Each simulation run generates a Parquet file in the target directory. Filenames follow the pattern:
sensor_data_{YYYYMMDD}T{HHMMSS}_{uuid}.parquet
Each file contains multiple rows of sensor readings with the following columns:
Timestamp–pandas.Timestamp(UTC) of the reading.channel_0– float, random sensor value for channel 0.channel_1– float, random sensor value for channel 1.channel_2– float, random sensor value for channel 2.channel_3– float, random sensor value for channel 3.channel_4– float, random sensor value for channel 4.
You can load and analyze the data with pandas:
import pandas as pd
df = pd.read_parquet("simulated_data/sensor_data_20260416T153707_....parquet")

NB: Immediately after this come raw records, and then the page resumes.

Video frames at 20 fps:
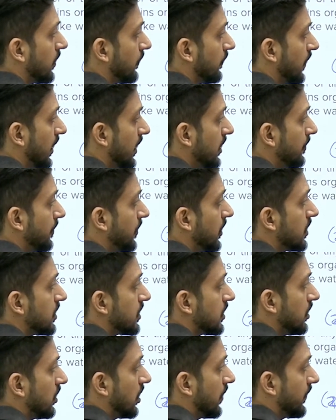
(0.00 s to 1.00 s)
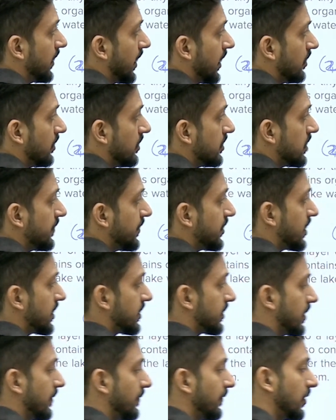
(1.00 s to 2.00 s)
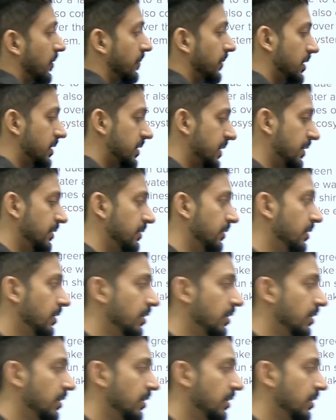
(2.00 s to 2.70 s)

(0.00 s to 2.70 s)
1% of the energy which has come from the sun.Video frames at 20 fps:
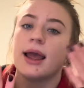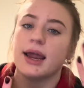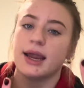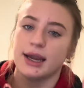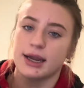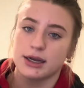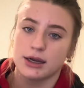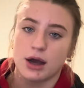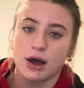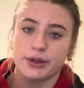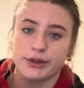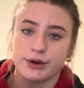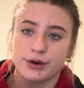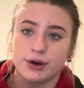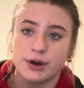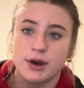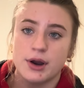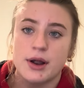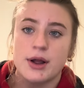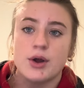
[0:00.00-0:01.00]
and
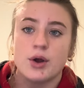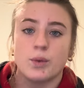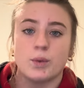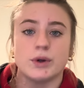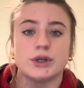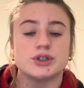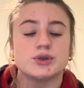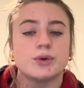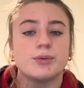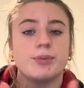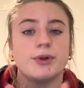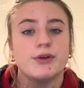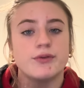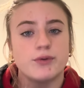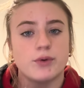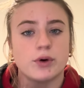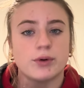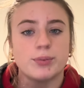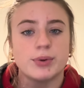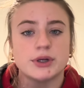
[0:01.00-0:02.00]
other, which would be
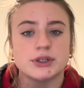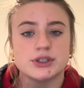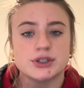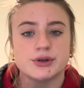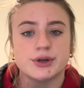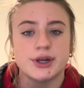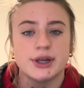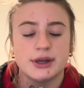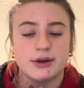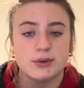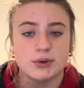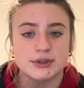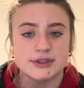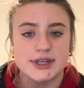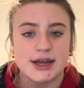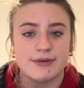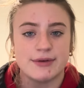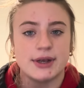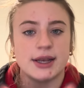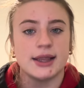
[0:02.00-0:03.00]
4 plus 3 equals
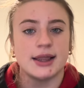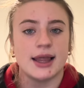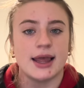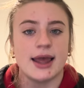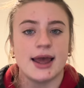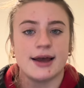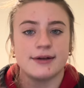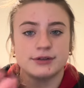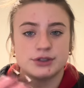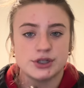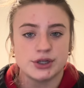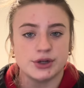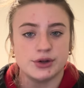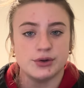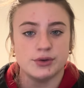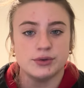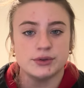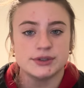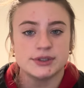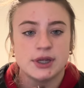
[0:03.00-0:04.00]
7, and they have to
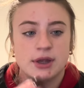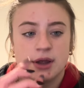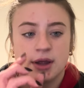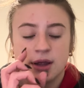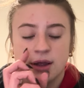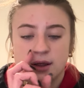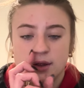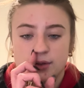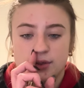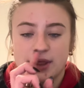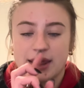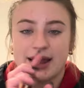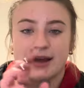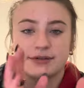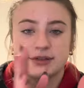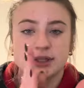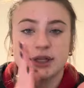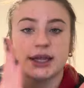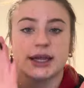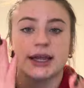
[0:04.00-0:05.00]

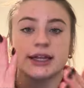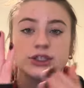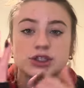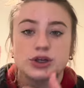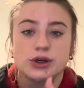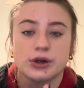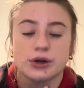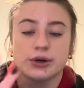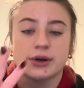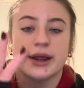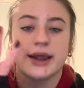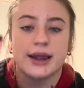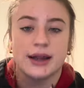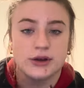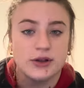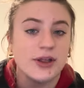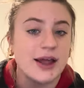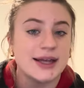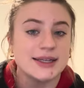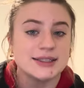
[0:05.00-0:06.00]

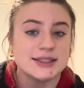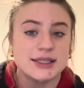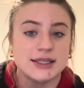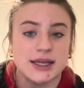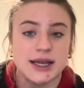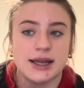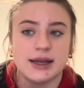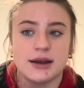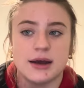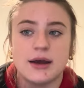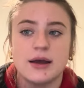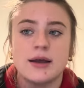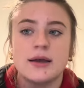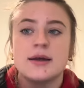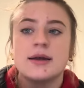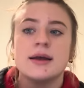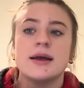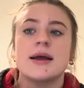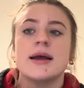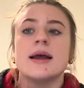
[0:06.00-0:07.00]
analyze the data.
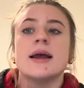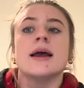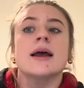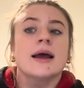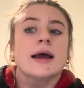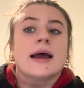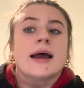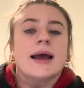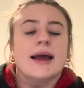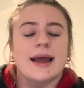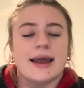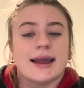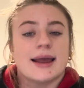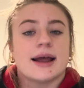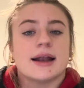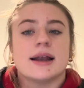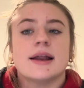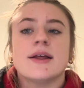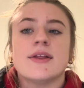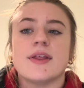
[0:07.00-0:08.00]

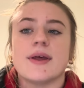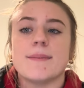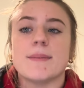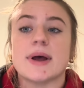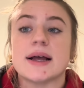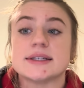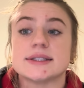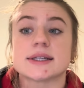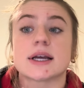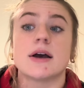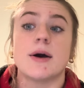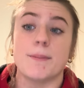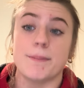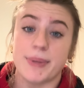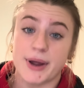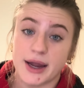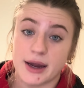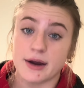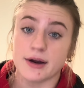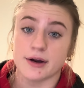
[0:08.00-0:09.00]
And they must
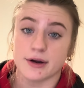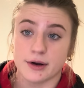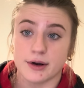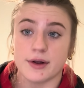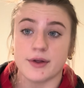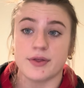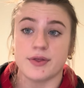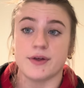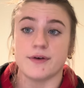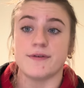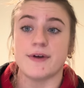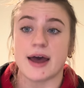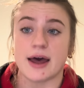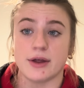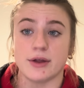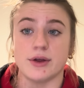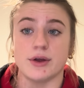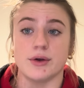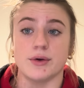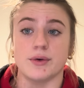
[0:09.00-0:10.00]
compare the
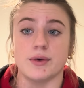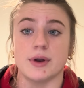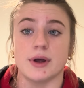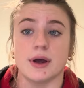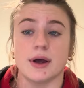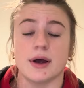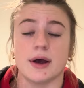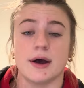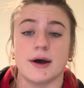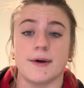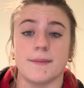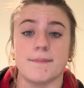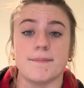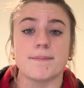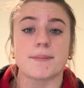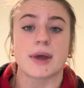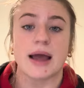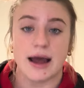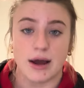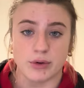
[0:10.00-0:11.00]
valued
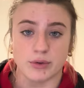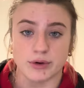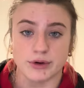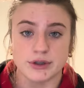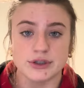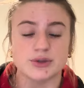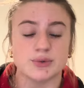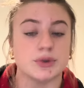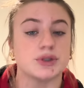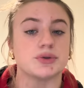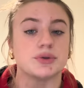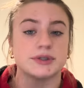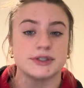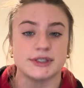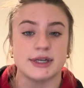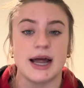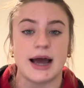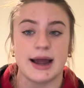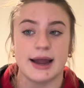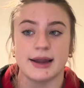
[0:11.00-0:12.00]
counters, which was
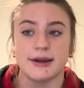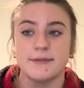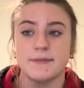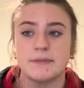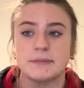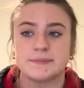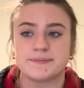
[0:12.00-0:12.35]
9.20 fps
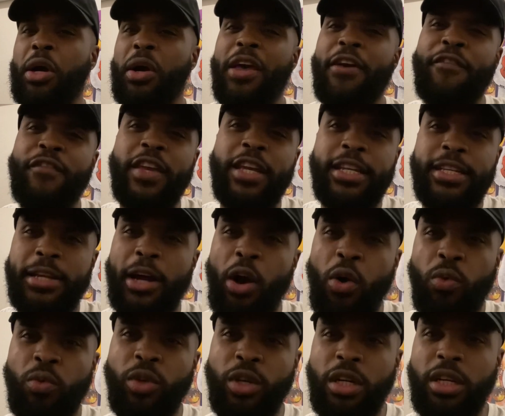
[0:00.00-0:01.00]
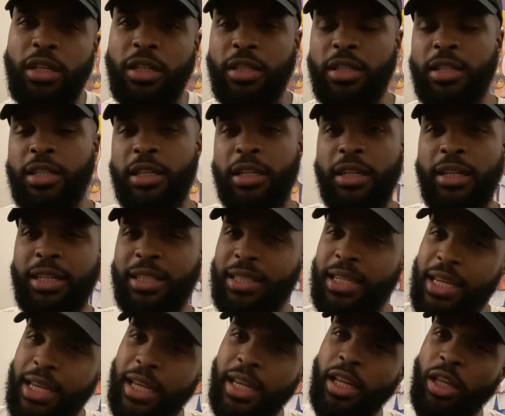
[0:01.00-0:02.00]
if he don't look good, because
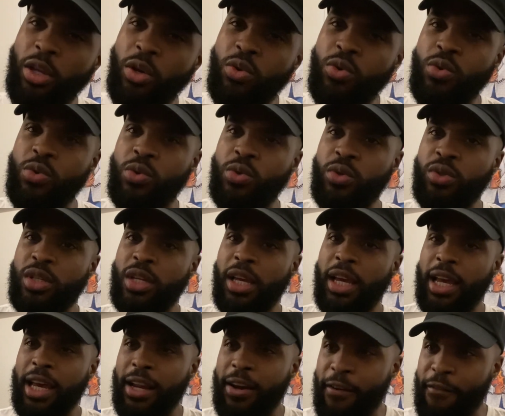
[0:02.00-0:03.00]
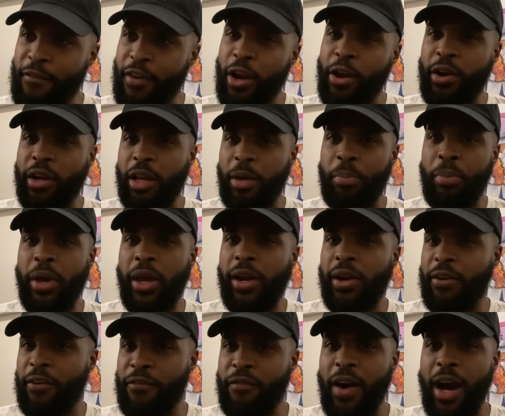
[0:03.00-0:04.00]
he can lose in a very
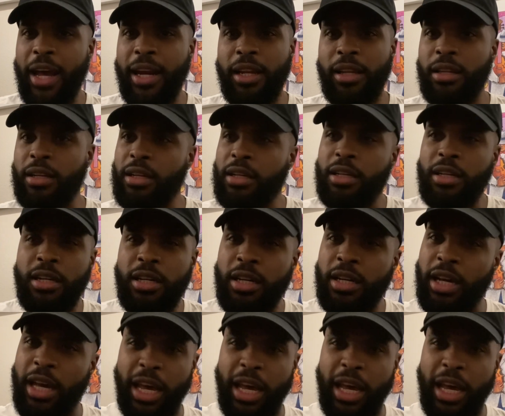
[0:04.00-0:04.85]
competitive fight and look good,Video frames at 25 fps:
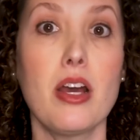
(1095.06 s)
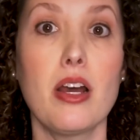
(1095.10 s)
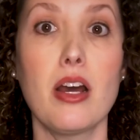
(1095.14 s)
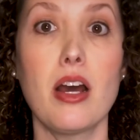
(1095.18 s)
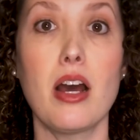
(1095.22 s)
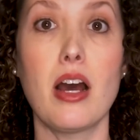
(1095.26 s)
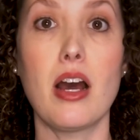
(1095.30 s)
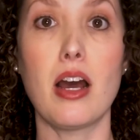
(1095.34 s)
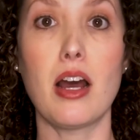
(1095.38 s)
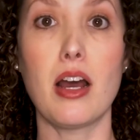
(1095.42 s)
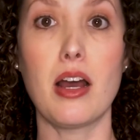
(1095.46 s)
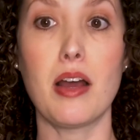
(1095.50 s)

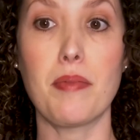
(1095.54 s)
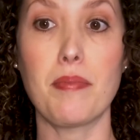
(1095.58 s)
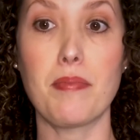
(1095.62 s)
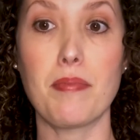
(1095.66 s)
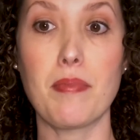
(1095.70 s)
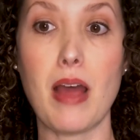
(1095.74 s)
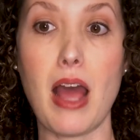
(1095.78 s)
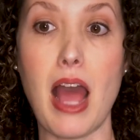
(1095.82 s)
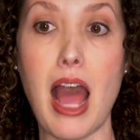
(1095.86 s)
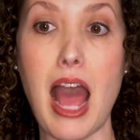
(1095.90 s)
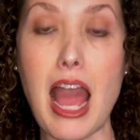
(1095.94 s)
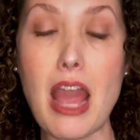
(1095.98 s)

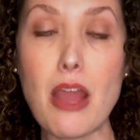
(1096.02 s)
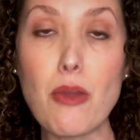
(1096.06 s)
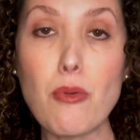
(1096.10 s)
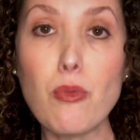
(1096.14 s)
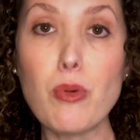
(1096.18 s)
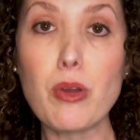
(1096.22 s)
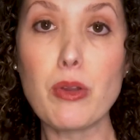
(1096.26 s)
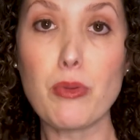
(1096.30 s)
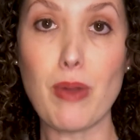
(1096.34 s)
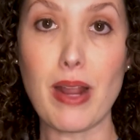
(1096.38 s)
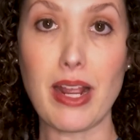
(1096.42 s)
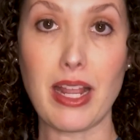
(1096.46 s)
I
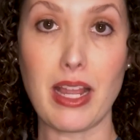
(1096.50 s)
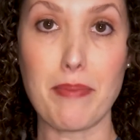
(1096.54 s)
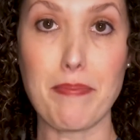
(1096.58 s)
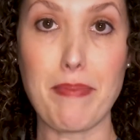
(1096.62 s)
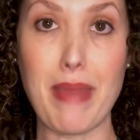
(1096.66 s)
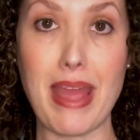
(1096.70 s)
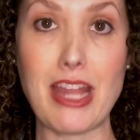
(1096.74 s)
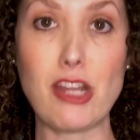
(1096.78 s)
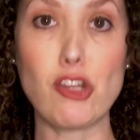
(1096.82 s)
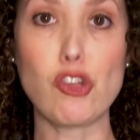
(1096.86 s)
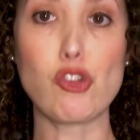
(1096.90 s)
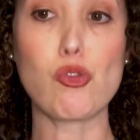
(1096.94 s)
would
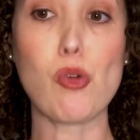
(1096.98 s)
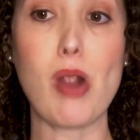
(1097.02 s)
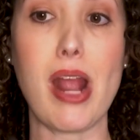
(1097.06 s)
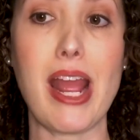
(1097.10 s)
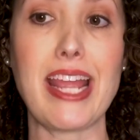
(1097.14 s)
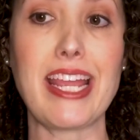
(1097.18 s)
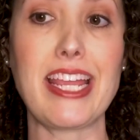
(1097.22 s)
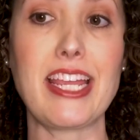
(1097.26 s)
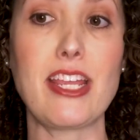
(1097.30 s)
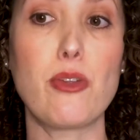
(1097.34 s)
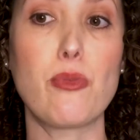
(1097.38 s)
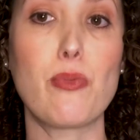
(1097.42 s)
recommend
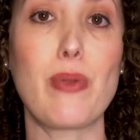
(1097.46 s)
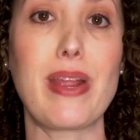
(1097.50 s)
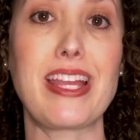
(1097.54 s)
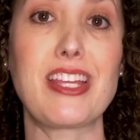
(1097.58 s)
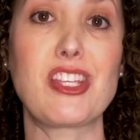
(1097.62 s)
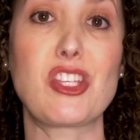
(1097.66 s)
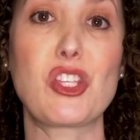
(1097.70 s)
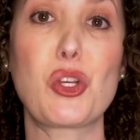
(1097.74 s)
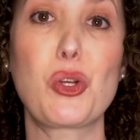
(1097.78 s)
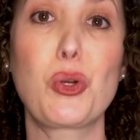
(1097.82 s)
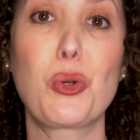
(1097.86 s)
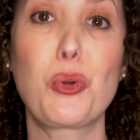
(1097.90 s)
dry
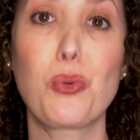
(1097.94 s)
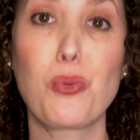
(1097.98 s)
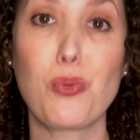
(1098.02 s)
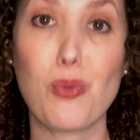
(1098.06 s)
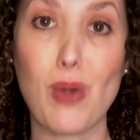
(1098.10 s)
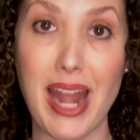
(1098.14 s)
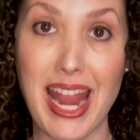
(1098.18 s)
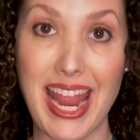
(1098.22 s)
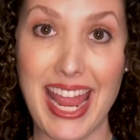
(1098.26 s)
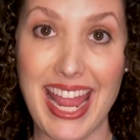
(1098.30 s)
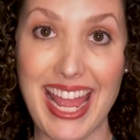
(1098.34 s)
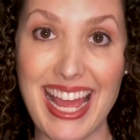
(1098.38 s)
erase
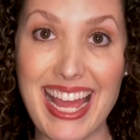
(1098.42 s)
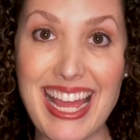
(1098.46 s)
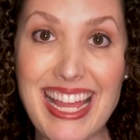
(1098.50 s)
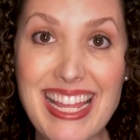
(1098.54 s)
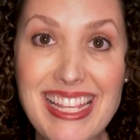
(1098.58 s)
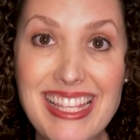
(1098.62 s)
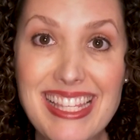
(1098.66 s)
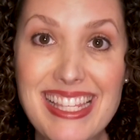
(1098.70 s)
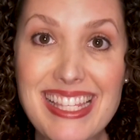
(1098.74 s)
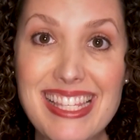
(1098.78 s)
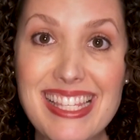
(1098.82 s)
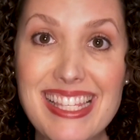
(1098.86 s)

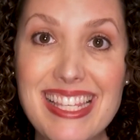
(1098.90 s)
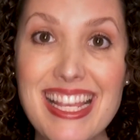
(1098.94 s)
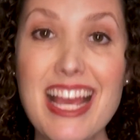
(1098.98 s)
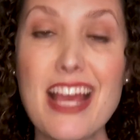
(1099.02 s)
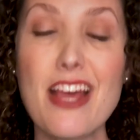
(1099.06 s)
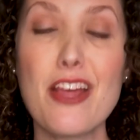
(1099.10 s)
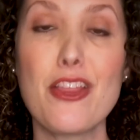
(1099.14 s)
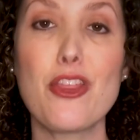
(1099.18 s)
crayons.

timestamp = df.loc[0, "Timestamp"]
channel_0 = df.loc[0, "channel_0"]For downstream analytics or stream-processing pipelines, you can
summarize each sensor channel into a small set of statistics using
extract_channel_statistics from mkp.sensor_data.simulate.features:
from mkp.sensor_data.simulate.features import extract_channel_statistics
features = extract_channel_statistics(df["channel_0"].to_numpy())The returned dictionary contains mean, standard deviation, minimum and maximum values and is suitable for feeding into streaming pipelines or online monitoring dashboards.
- Format/lint checks are configured via Ruff.
- Tests are run with pytest:
poetry run pytestAdjust or extend the simulator logic in mkp/sensor_data/simulate/simulate.py and
the CLI in mkp/sensor_data/simulate/main.py.